The long-term goal of this proposal is to understand the molecular basis for physiological effects elicited by epinephrine via alpha-adrenergic receptors of the pharmacological alpha-2-subtype. We will address this long-term goal by focusing on the manner in which sodium ion (Na+) influences alpha-2-receptor-agonist interactions and alpha-2-receptor-induced function. The specific aims of the present proposal are to 1) purify the alpha-2-receptor to homogeneity, 2) evaluate whether the effects of Na+ on the purified alpha-2-receptor are conveyed via the betagamma heterodimer of the GTP-binding protein heterotrimer (Gi: alphabetagamma) which modulates alpha-2-receptor functions or, alternatively, via a Na+/H+ antiporter, 3) reconstitute the alpha-2-adrenergic receptor with the putative Na+-effector component in lipid vesicle preparations to test the conclusions drawn in #2 and 4) utilize permeabilized platelets to determine whether Gi represents the interface between the alpha-2-receptor and the Na+/H+ exchange mechanism and/or phospholipase A-2 activity postulated to be involved in epinephrine-provoked platelet secretion.

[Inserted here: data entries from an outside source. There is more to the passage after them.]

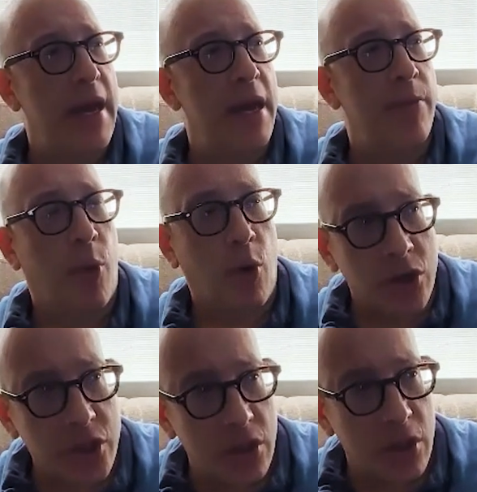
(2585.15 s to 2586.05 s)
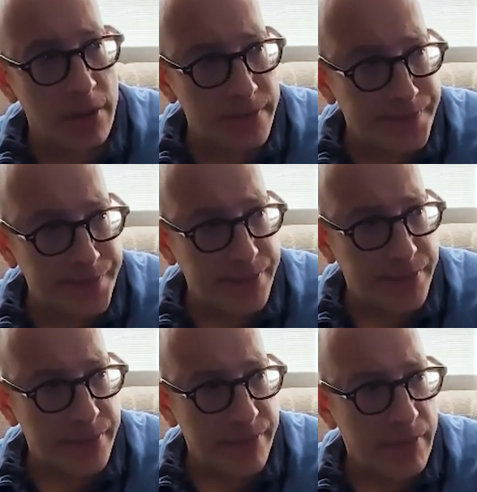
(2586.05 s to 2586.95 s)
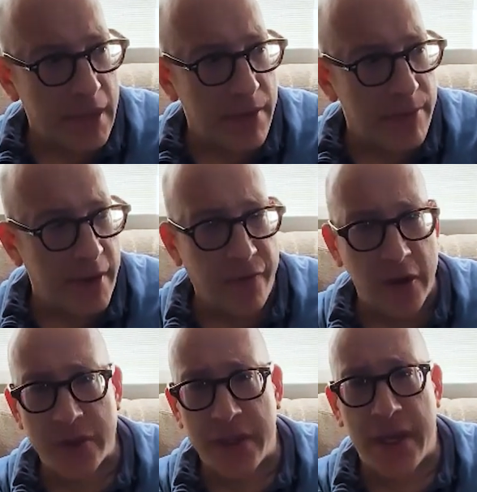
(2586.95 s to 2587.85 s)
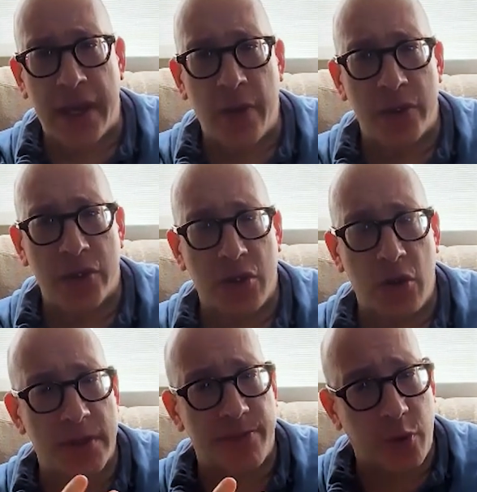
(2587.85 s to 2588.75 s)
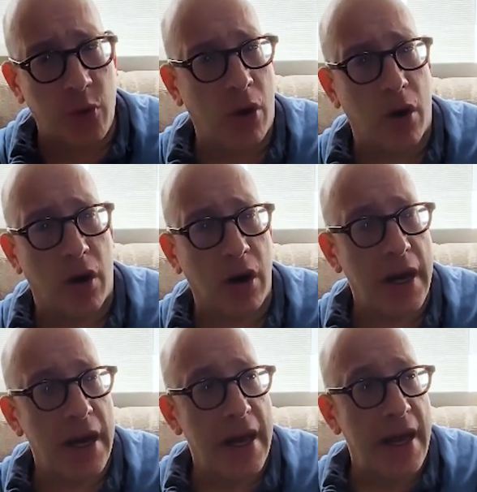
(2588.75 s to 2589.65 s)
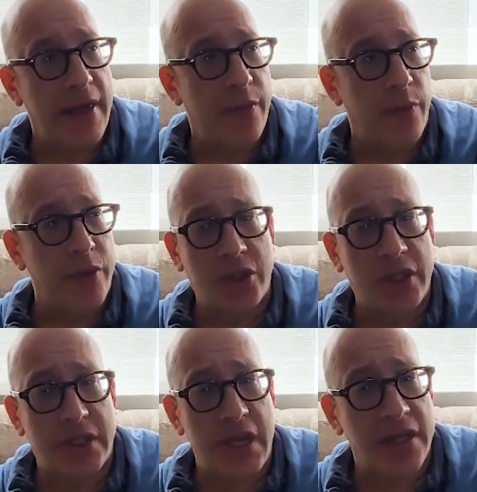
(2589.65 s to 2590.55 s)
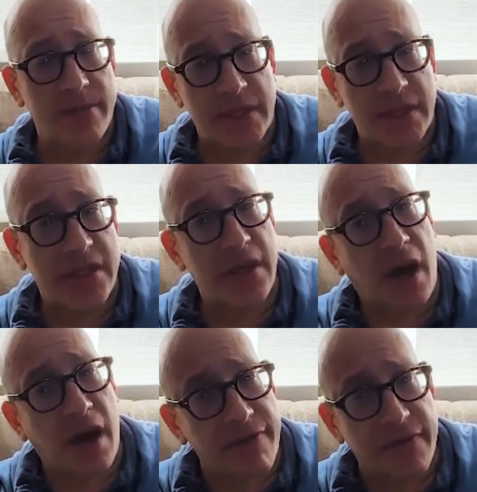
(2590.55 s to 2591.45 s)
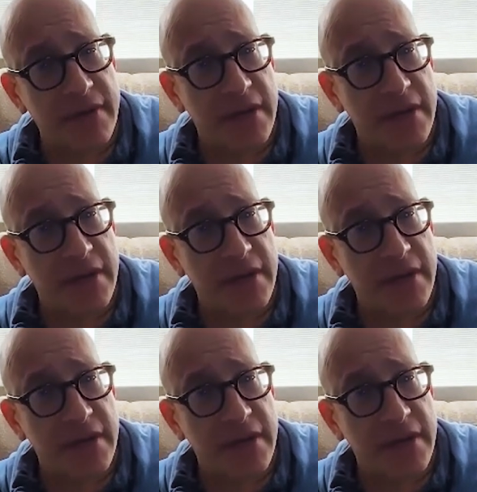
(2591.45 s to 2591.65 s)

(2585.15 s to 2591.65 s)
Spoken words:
In Portugal, my friends would say it was so much poorer. There's just not as much stuff.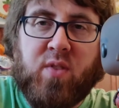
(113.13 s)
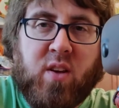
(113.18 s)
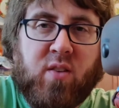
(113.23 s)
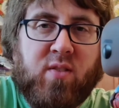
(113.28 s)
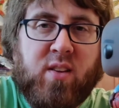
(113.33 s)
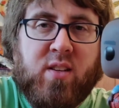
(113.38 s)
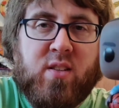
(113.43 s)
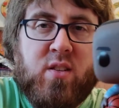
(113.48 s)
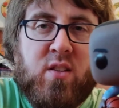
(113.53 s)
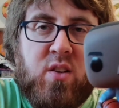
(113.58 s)

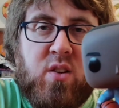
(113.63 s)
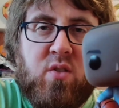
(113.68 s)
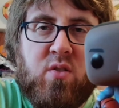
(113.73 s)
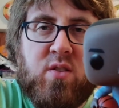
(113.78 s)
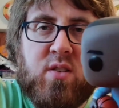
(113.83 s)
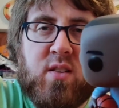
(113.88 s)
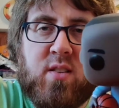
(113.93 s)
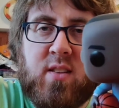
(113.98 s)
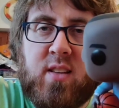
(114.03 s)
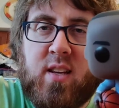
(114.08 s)
of these
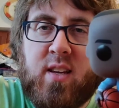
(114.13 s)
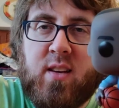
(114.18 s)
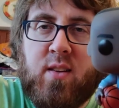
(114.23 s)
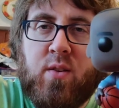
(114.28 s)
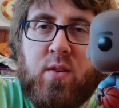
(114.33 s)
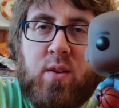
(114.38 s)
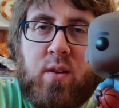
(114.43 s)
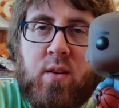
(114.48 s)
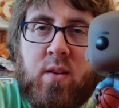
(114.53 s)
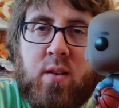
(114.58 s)
usually,
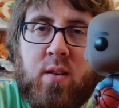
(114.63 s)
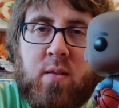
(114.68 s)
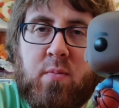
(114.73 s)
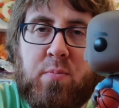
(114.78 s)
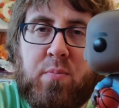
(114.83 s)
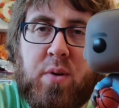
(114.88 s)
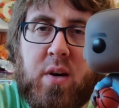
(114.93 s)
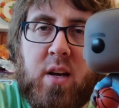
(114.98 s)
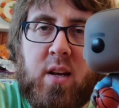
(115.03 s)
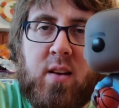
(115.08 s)

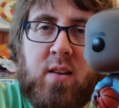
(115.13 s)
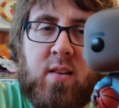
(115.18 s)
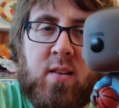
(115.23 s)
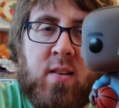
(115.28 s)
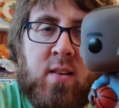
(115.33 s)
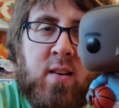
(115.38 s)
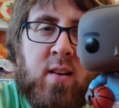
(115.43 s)
butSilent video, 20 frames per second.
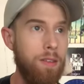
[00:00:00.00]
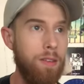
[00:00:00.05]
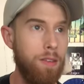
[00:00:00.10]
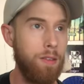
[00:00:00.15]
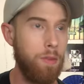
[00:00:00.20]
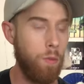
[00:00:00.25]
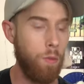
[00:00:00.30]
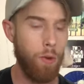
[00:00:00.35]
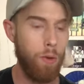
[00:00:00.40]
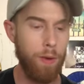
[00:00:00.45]

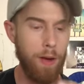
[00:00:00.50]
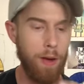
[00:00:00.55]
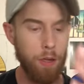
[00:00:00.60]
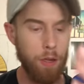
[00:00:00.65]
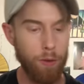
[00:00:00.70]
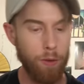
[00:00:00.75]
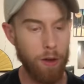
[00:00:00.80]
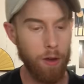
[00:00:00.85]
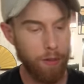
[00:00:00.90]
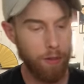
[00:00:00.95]
So what do I
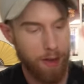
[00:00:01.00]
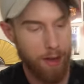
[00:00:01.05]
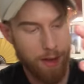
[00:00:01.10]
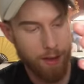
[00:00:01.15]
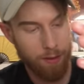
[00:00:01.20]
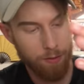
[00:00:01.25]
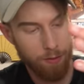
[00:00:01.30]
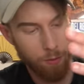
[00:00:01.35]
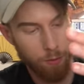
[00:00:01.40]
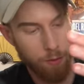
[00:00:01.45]
do with all
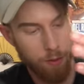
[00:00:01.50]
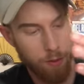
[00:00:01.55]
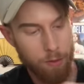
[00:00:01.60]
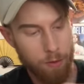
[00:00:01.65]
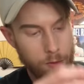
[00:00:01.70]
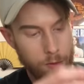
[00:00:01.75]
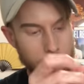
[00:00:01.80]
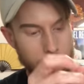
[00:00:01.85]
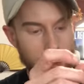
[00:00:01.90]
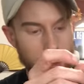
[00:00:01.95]
this? What,
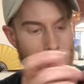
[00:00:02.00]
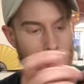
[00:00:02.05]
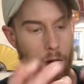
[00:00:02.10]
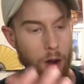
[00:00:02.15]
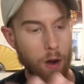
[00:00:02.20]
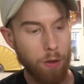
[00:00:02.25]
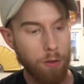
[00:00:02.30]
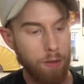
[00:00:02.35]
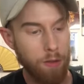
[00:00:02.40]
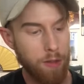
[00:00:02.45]

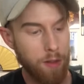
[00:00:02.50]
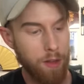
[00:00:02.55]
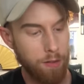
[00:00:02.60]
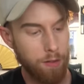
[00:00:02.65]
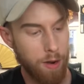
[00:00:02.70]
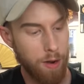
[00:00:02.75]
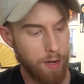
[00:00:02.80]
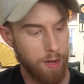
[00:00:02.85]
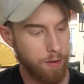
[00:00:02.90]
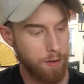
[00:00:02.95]
all of
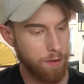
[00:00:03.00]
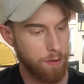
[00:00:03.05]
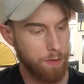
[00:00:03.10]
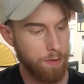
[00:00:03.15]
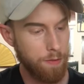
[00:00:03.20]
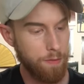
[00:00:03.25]
this right here.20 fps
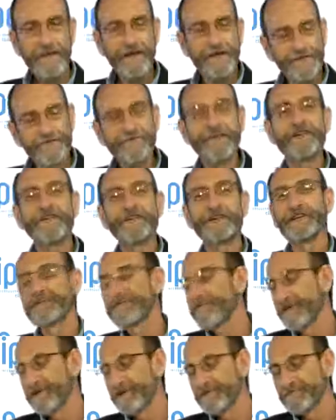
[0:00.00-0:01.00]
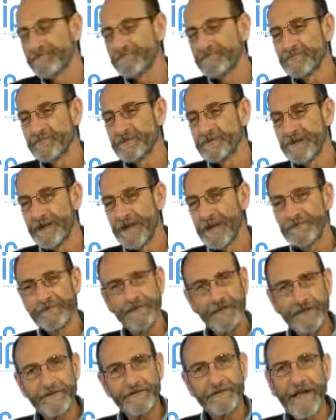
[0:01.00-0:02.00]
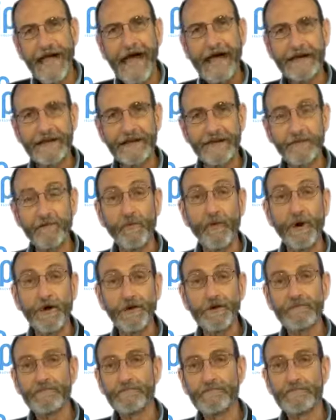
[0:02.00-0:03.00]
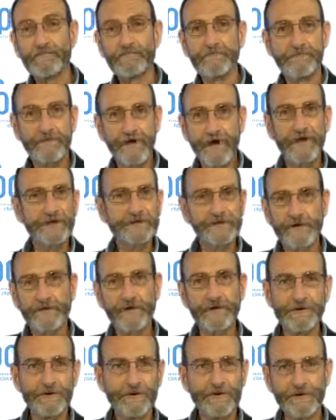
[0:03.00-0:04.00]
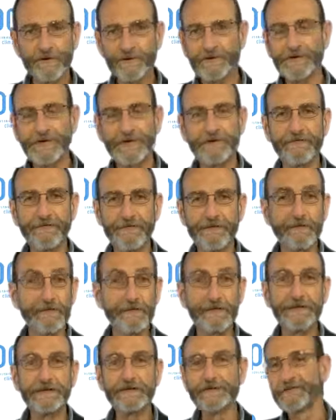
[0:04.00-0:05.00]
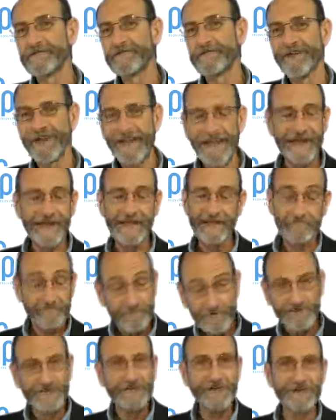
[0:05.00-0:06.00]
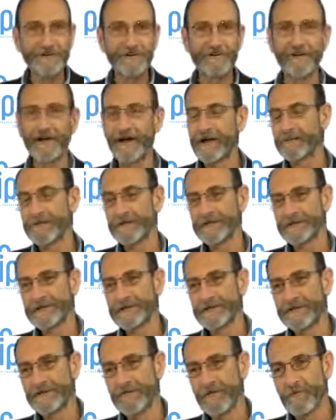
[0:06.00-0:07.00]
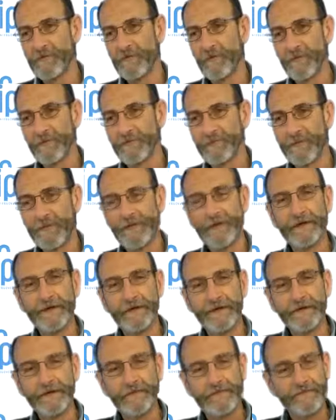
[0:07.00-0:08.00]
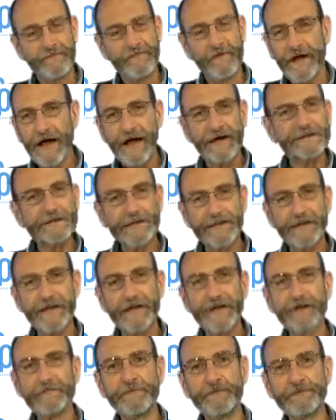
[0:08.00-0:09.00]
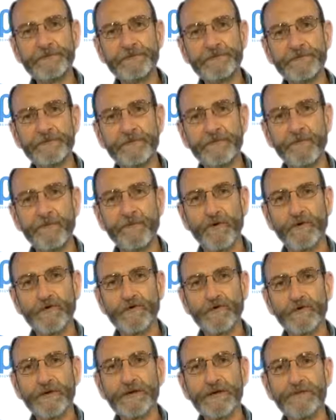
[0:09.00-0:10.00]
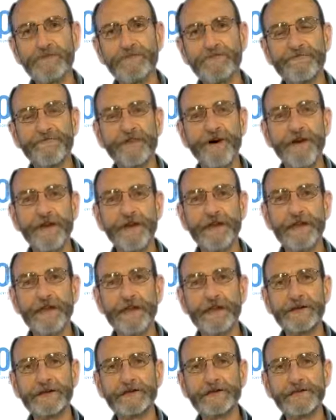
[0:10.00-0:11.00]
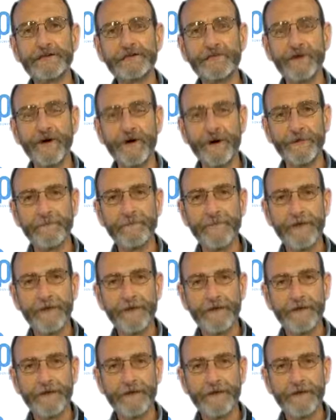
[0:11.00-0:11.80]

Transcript: It's very difficult to guess exactly what consequences we'll see from the release of any particular IPCC report. I see the IPCC reports really falling into uh,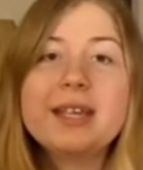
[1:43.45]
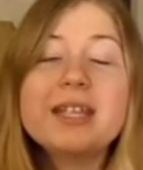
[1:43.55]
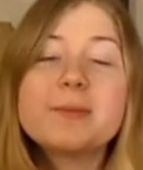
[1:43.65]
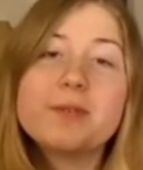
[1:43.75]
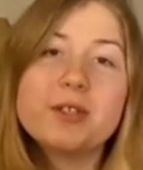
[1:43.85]

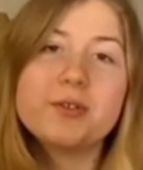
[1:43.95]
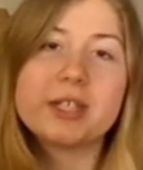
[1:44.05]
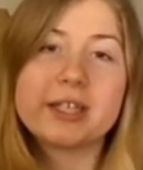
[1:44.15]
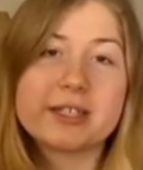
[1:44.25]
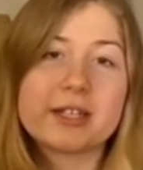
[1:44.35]
It's
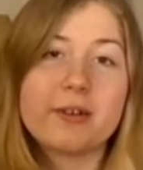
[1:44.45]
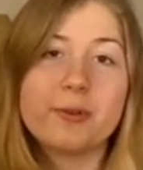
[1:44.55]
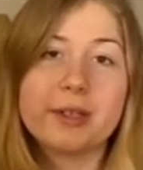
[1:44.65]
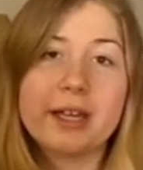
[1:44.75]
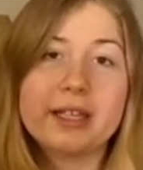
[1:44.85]
producing its
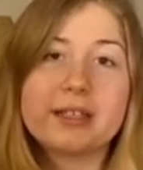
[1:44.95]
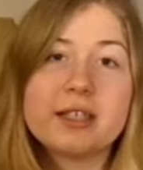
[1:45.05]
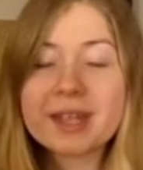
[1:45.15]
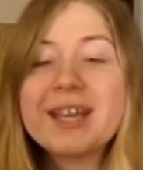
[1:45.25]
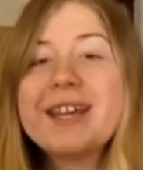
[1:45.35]
own light.
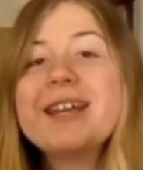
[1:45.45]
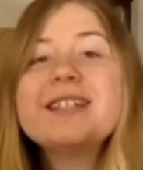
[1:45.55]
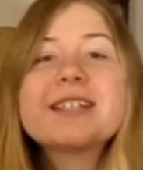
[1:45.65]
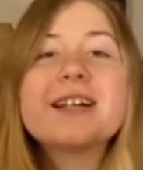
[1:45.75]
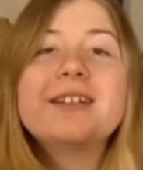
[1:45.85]

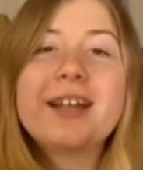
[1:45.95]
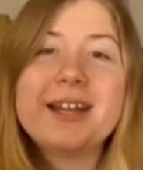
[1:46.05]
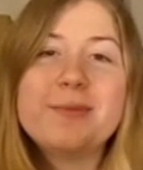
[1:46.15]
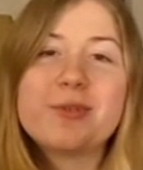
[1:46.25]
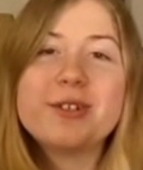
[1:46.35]
It's a
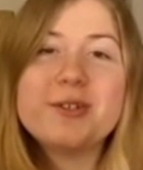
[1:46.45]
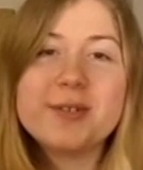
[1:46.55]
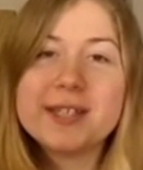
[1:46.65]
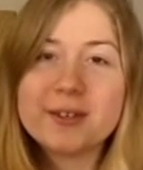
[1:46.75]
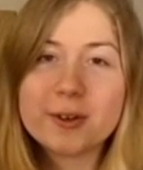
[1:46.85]
light
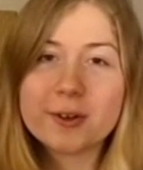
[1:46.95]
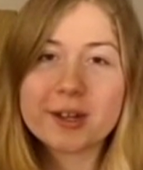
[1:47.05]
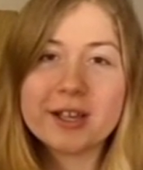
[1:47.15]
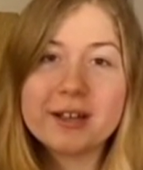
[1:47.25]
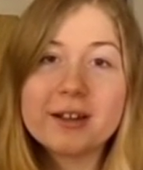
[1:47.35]
producing
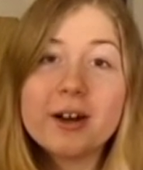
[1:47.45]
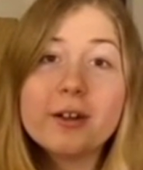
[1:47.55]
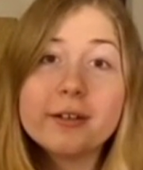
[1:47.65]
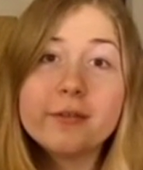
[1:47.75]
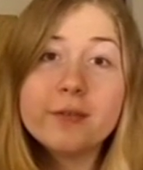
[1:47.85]
organ
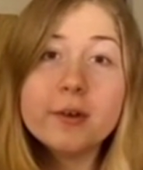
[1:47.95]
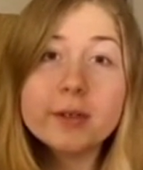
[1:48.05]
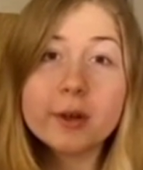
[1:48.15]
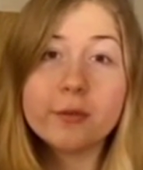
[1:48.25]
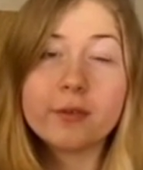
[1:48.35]
called a
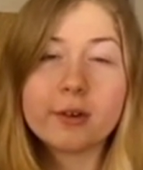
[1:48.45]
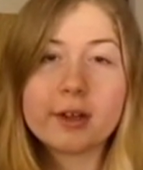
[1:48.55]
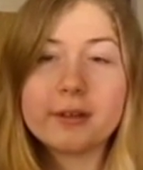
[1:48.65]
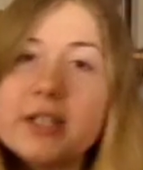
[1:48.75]
photophore.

Alpha-2-receptors are one of a number of hormone and neurotransmitter receptor populations which are linked to inhibition of adenylate cyclase activity. A number of lines of evidence suggest that the resultant decreases in cAMP levels are not sufficient to "signal" a physiological effect, but that other important biochemical changes must also be evoked by these receptor populations. Receptors which can inhibit cAMP accumulation are all known to be modulated by Na+. Our studies, which focus on the basis for this role of Na+, should provide fundamental new insights into how alpha-2-adrenergic receptors elicit their physiological effects, in particular, and what are the alternate signaling mechanisms utilized by receptors linked to inhibition of adenylate cyclase activity, in general. Our model system for assessment of alpha-2-receptor-provoked function, i.e. epinephrine-induced platelet aggregation and secretion, will be of particular significance in understanding normal and pathological hemostasis, since platelet plug formation is necessary to prevent excessive blood loss but, when occurring inappropriately, forms thrombi that can precipitate strokes or myocardial infarction.

这项提案的长期目标是了解分子基础 肾上腺素通过α-肾上腺素能神经 药理学α-2-亚型的受体。 我们将解决这个问题 长期目标是通过关注钠离子（Na+） 影响α-2-受体-激动剂相互作用， α 2受体诱导的功能。 目前的具体目标 建议是1）将α-2-受体纯化至同质，2）评估 Na+对纯化的α-2-受体的影响是否被传递 通过GTP结合蛋白异源三聚体的β γ异源二聚体（Gi： α-γ射线）调节α-2-受体功能，或者， 或者，通过Na+/H+反向转运蛋白，3）重建 α-2-肾上腺素能受体与假定的Na+效应成分， 脂质囊泡制剂，以测试#2和4中得出的结论） 利用透化血小板来确定Gi是否代表 α-2-受体与Na+/H+交换机制之间的界面 和/或磷脂酶A-2活性，推测其参与 肾上腺素引起的血小板分泌。 α-2受体是一种激素和神经递质 与腺苷酸环化酶抑制相关的受体群 活动 大量证据表明， cAMP水平的降低不足以“发出”生理信号， 影响，但其他重要的生化变化也必须引起 这些受体群体。 可抑制cAMP蓄积的受体 都被Na+所调控。 我们的研究主要集中在 Na+的这种作用的基础，应该提供基本的新见解， α-2-肾上腺素能受体如何引发其生理效应， 特别是，什么是备用信号机制所利用的 受体与腺苷酸环化酶活性的抑制有关。 我们用于评估α-2受体激发功能的模型系统，即 肾上腺素诱导的血小板聚集和分泌，将 对理解正常和病理的特殊意义 止血，因为血小板栓形成是防止过度 失血，但当发生不当时，会形成血栓， 诱发中风或心肌梗死。